L’on sait assez que la peinture n’est qu’un fard, qu’il est de son essence de tromper, & que le plus grand trompeur en cet Art, est le plus grand Peintre. La Nature est ingrate d’elle-même, & qui s’attacheroit à la copier simplement comme elle est & sans artifice, feroit toujours quelque chose de pauvre & de très-petit goût. Ce que l’on nomme Exageration dans les couleurs & dans les lumieres, est l’effet d’une profonde connoissance de la valeur des couleurs, & une admirable industrie qui fait paroître les objets peints plus vrais (s’il faut ainsi dire) que les veritables mêmes. C’est dans ce sens que l’on peut dire, que dans les Tableaux de Rubens l’Art est audessus de la Nature, laquelle semble en cette occasion n’être que la copie des ouvrages de ce grand Peintre : & quand les choses, après avoir été bien examinées, ne se trouveroient pas justes, comme on les suppose, qu’importe après tout, pourvû qu’elles le paroissent ; puisque la fin de la Peinture n’est pas tant de convaincre l’esprit que de tromper les yeux.

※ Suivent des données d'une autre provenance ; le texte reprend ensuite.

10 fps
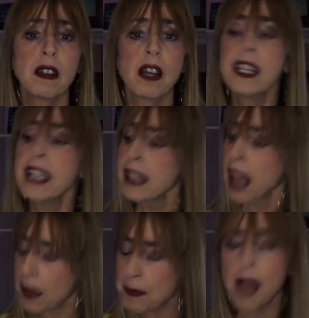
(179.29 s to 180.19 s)
Again,
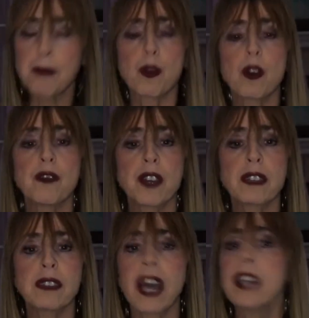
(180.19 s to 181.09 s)
I'm not
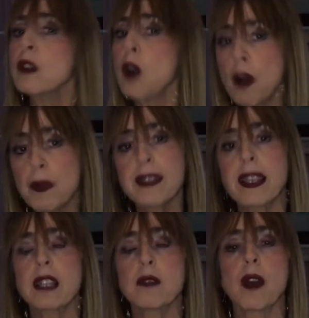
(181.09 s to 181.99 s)
perfect. I don't always
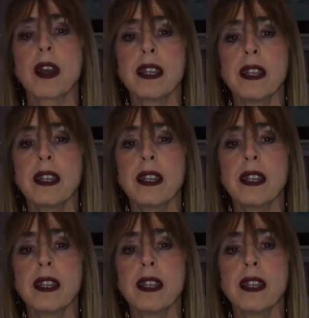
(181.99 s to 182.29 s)
get it right,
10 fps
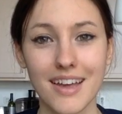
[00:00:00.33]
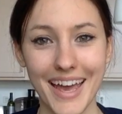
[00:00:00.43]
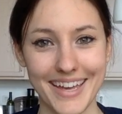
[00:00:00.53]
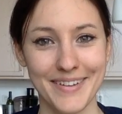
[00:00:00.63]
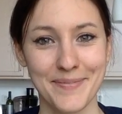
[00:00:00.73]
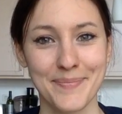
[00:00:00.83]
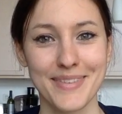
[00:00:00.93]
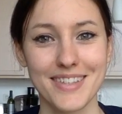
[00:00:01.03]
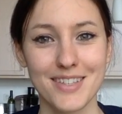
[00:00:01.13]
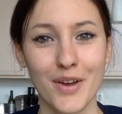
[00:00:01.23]
Hey,
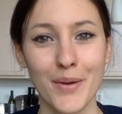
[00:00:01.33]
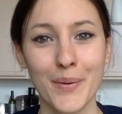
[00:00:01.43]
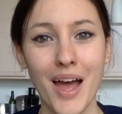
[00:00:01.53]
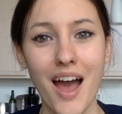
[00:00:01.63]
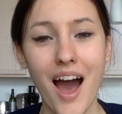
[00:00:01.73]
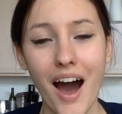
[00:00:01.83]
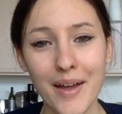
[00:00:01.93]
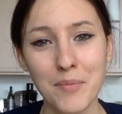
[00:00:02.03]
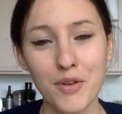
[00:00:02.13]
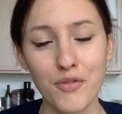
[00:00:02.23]
so
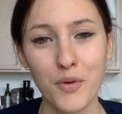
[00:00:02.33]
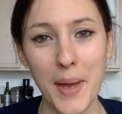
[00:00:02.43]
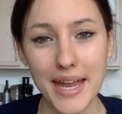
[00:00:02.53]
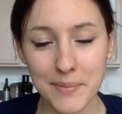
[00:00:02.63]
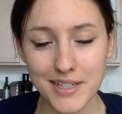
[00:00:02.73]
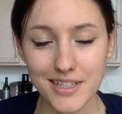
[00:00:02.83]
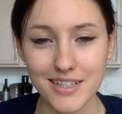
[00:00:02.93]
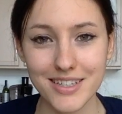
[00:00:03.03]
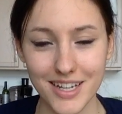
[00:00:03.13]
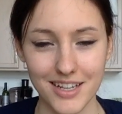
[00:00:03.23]
I moved from
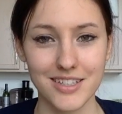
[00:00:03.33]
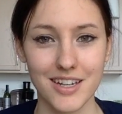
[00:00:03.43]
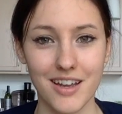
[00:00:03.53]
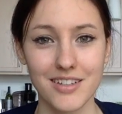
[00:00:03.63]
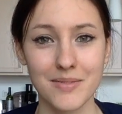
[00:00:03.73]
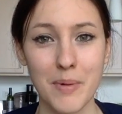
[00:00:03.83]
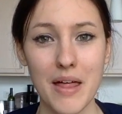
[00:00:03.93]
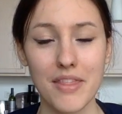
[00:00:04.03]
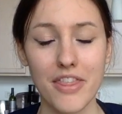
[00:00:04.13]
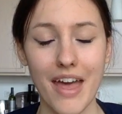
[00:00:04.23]
Edmonton to London last
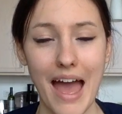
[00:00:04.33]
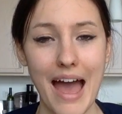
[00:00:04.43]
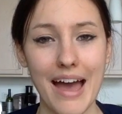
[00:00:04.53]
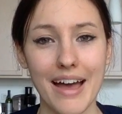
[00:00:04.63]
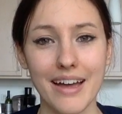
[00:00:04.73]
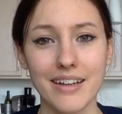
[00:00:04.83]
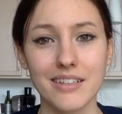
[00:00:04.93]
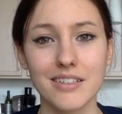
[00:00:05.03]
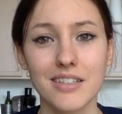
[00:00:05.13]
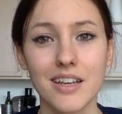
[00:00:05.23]
month
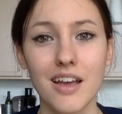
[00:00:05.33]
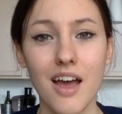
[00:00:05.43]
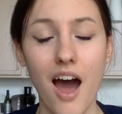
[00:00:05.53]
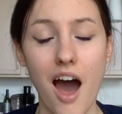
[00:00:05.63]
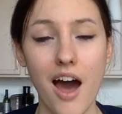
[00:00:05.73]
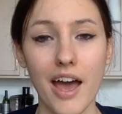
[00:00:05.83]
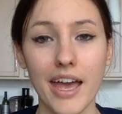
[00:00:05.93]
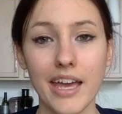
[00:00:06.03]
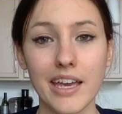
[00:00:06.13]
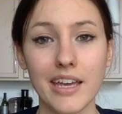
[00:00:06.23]
and
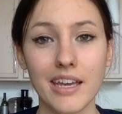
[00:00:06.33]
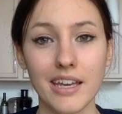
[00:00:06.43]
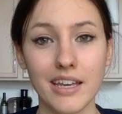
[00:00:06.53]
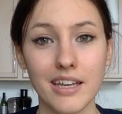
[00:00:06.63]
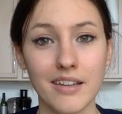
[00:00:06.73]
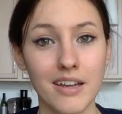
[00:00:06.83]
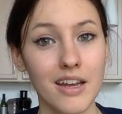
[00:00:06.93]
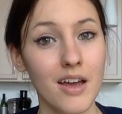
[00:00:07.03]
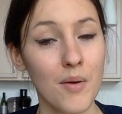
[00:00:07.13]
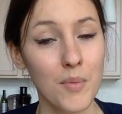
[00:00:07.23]
I
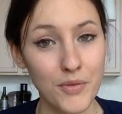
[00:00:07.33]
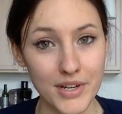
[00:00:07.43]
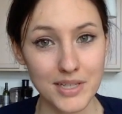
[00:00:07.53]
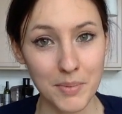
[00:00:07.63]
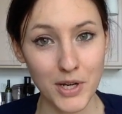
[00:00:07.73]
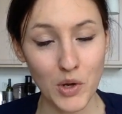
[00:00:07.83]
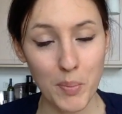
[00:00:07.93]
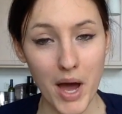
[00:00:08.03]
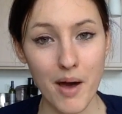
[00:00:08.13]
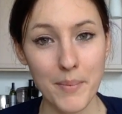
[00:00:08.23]
moved into my new
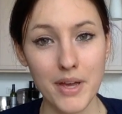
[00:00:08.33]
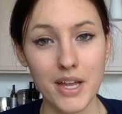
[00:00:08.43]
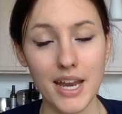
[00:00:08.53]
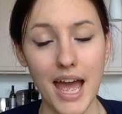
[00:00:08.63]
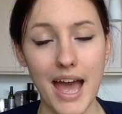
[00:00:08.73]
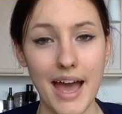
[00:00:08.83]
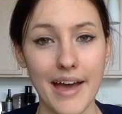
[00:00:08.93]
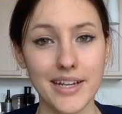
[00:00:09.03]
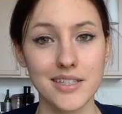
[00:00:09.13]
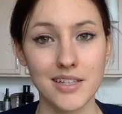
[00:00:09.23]
apartment
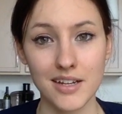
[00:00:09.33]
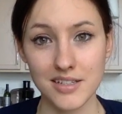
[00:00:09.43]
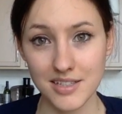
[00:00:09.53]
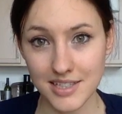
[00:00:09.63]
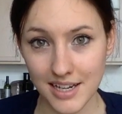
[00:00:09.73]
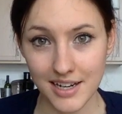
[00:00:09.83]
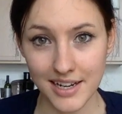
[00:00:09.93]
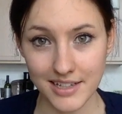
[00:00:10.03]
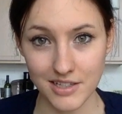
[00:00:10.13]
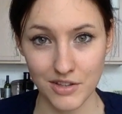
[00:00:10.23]
and started to settle
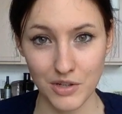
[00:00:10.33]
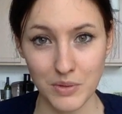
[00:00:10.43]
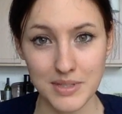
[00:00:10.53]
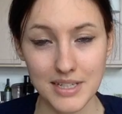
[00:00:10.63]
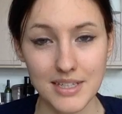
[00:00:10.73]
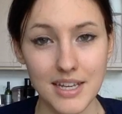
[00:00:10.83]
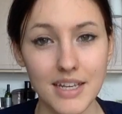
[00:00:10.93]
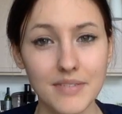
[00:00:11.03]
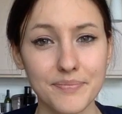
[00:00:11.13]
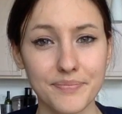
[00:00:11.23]
into the new
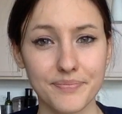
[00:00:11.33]
city.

Cet artifice paroîtra toujours merveilleux dans les grands ouvrages ; car c’est lui qui dans les distances proportionnées à la grandeur des Tableaux, soûtient le caractere des objets particuliers & du Tout-ensemble ; & sans lui, en s’éloignant de l’ouvrage, l’ouvrage s’éloigne du vrai, & tombe dans l’insipidité de la Peinture ordinaire. C’est dans ces grands ouvrages, où l’on voit que Rubens a rendu cette savante exageration plus heureuse & plus sensible ; mais principalement à ceux qui sont capables d’y faire attention, & de l’examiner : car aux personnes qui ne s’y connoissent que peu, rien n’est plus caché que cet artifice.
L’exageration des couleurs à laquelle le Peintre est obligé d’avoir recours à cause de la superficie de son fond, de la distance de son ouvrage, & du tems qui diminue toutes choses, doit être menagée de maniere qu’elle ne fasse point sortir l’objet de son caractere.